§ Task instructions
Copy out the records in full, word for word, without pictures.
____________
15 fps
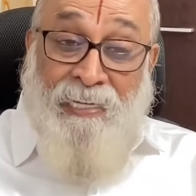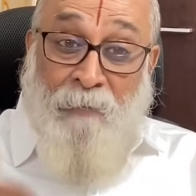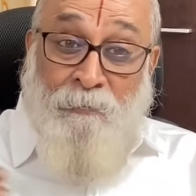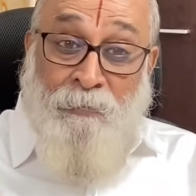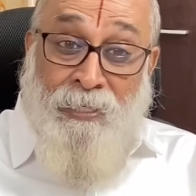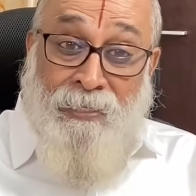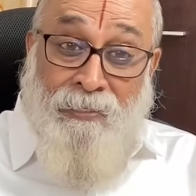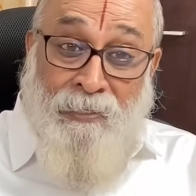The
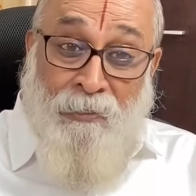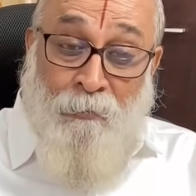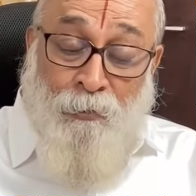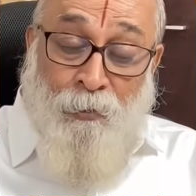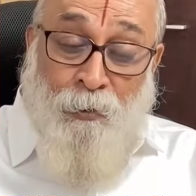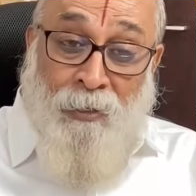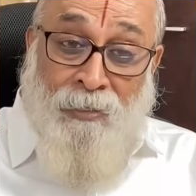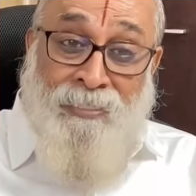
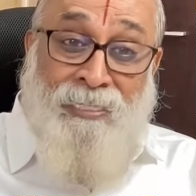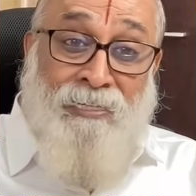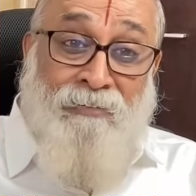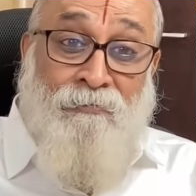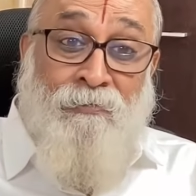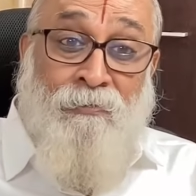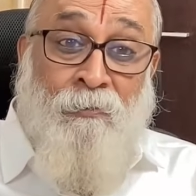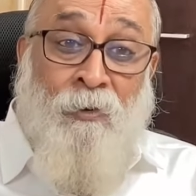objective to
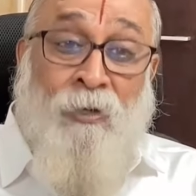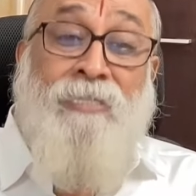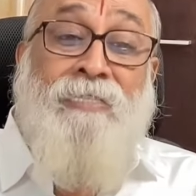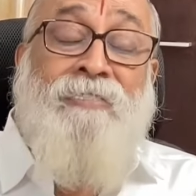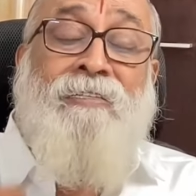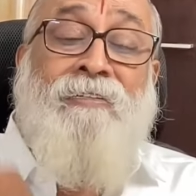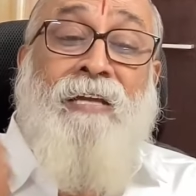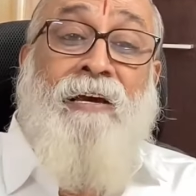achieve.
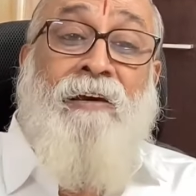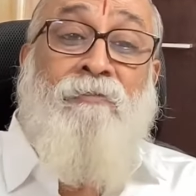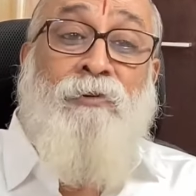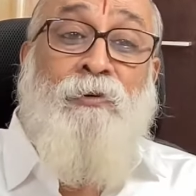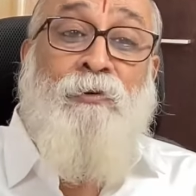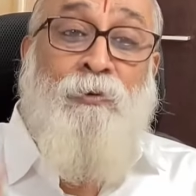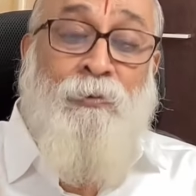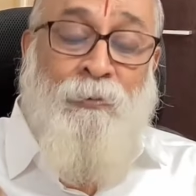What is it I
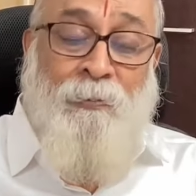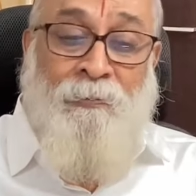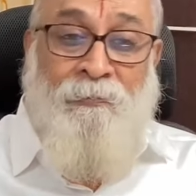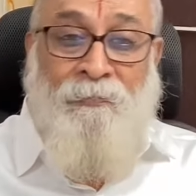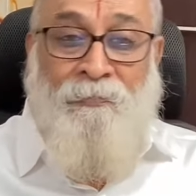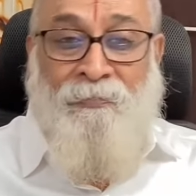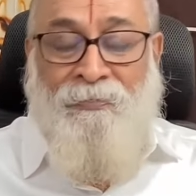have to do?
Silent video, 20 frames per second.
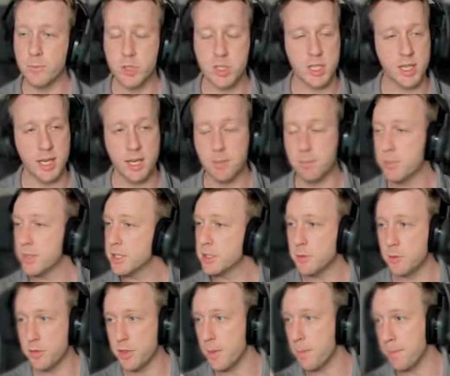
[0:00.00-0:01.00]
hit bits
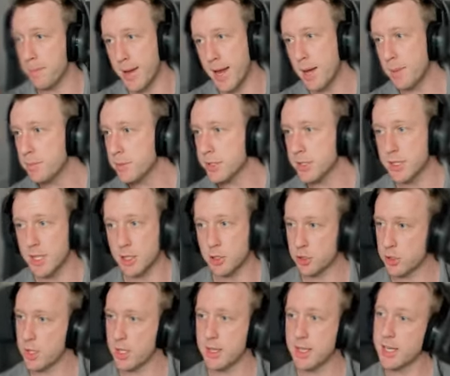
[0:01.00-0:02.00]
of the map
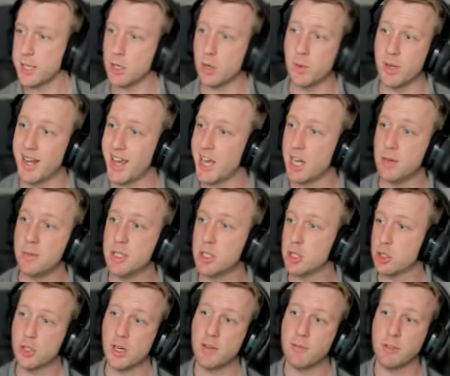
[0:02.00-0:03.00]
such that they know an enemy's
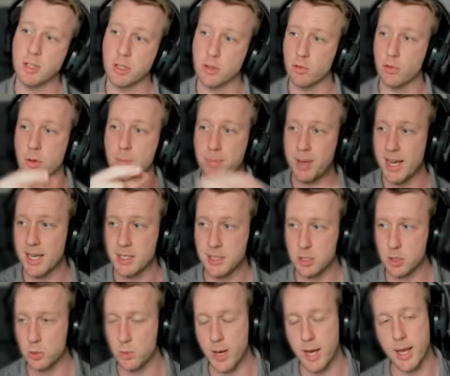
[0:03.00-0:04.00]
traveling through a
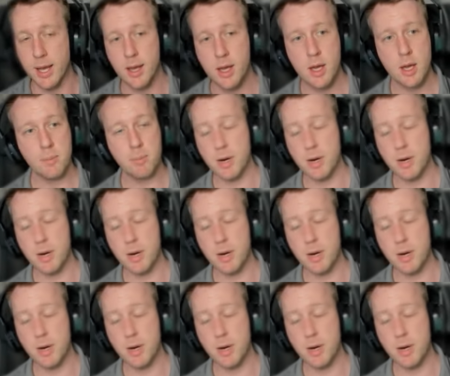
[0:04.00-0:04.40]
passageway.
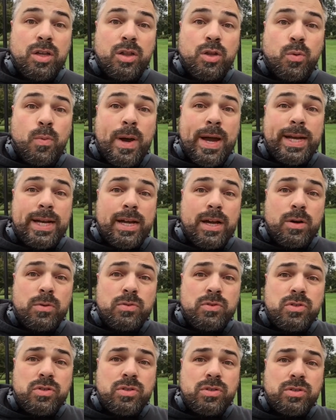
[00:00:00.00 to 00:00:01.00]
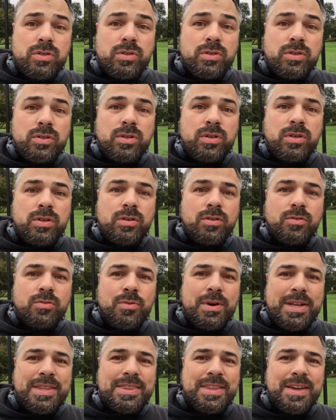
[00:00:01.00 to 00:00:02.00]
The White House.
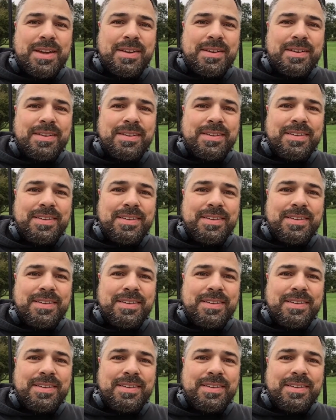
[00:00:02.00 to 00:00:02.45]
Right there.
____________
§ Output for this task
15 fps
The
objective to
achieve.
What is it I
have to do?
Silent video, 20 frames per second.
[0:00.00-0:01.00]
hit bits
[0:01.00-0:02.00]
of the map
[0:02.00-0:03.00]
such that they know an enemy's
[0:03.00-0:04.00]
traveling through a
[0:04.00-0:04.40]
passageway.
[00:00:00.00 to 00:00:01.00]
[00:00:01.00 to 00:00:02.00]
The White House.
[00:00:02.00 to 00:00:02.45]
Right there.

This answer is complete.